What the task asks = Print all of the records. Exclude the images.

Source material: Begin

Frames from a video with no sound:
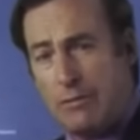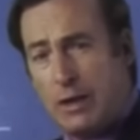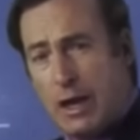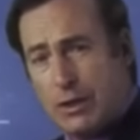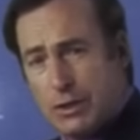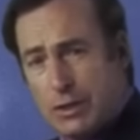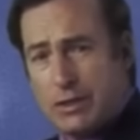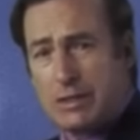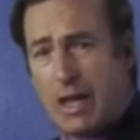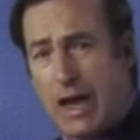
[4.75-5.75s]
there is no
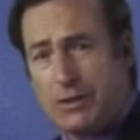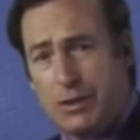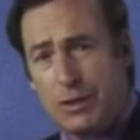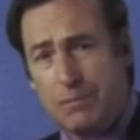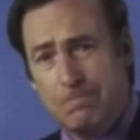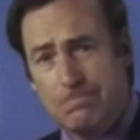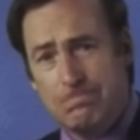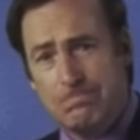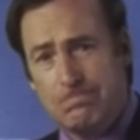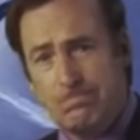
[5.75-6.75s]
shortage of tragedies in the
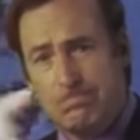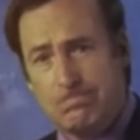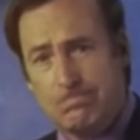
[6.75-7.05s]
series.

Source material: End

Written response =
Frames from a video with no sound:
[4.75-5.75s]
there is no
[5.75-6.75s]
shortage of tragedies in the
[6.75-7.05s]
series.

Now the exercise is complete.